Hay toreros que hacen ostentación de su valor porque, o bien no les sobra el arte, o es imposible mostrarlo con lo que tienen delante. Y hay toreros que cuando sacan el arte que llevan dentro, no se les tiene en cuenta el valor necesario para expresarlo, porque el mismo arte lo esconde y lo tapa. Dicen que, en Joselito, el valor aparecía fácil por su poderío, y su conocimiento del toro y de la lidia. Y que, en Belmonte, era la estética del temple lo que producía ese estremecimiento que se siente algunas veces en la plaza. Morante ha sabido unirlos: la torería de Joselito y el “cargar la suerte” de Belmonte. Por eso es considerado ya un torero de los más completos de la historia, que viene a demostrar que lo lógico, lo clásico, también puede emocionar.

Por ponerle alguna pega —que se le ponen—, podría hablarse de su reiterada ostentación de posicionamientos políticos o ideológicos. Y que los toreros, como artistas que son, se deben a un público universal, y por tanto no deberían meterse en esos berenjenales. Pero tampoco vivimos tiempos de respeto y serenidad gubernamental, con políticos que, sin saber —tan solo por joder— arremeten injustamente contra la fiesta de los toros. Y cuando a uno le remueven sus amores o sus pasiones, no cabe la corrección ni el silencio. A veces, el corazón habla antes que la cabeza. Y en Morante, torero de talante y de talento, hay mucho de cabeza, pero cuenta más el sentimiento.

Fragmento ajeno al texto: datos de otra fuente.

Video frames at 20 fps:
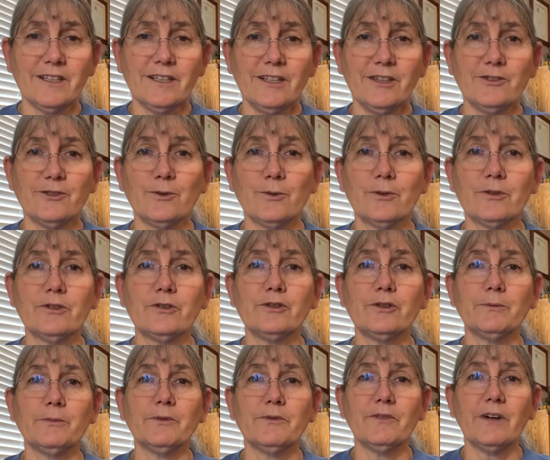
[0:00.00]
is in order
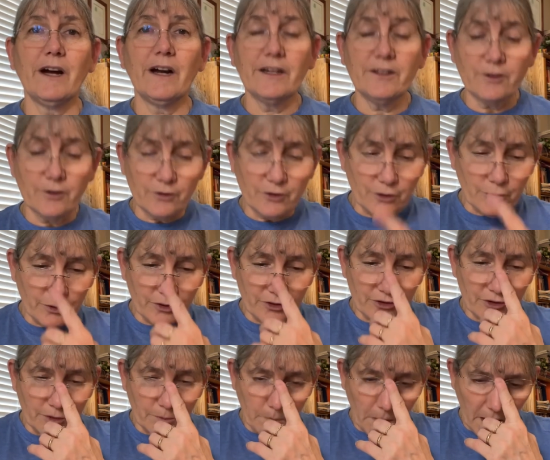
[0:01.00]
to provide those
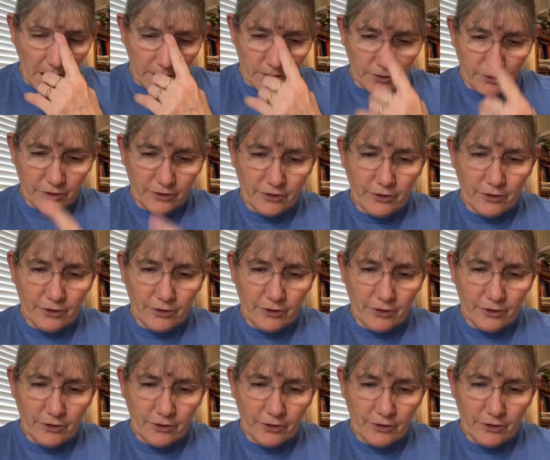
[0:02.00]
Christian models.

Morante ha sido genio y figura, pero también fragilidad. Porque hasta la propia enfermedad lo ha hecho más verdadero, más cercano, más artista y más humano. Como Van Gogh en la pintura, o como el propio Belmonte en su soledad, su locura ha tenido la forma de una lucidez distinta. Y su arte, que puede tener de otros, no ha sido imitación de nada, sino expresión de lo que siempre ha llevado dentro. Que la vida le depare tanta felicidad como la que nos ha dado a nosotros pudiendo verlo torear.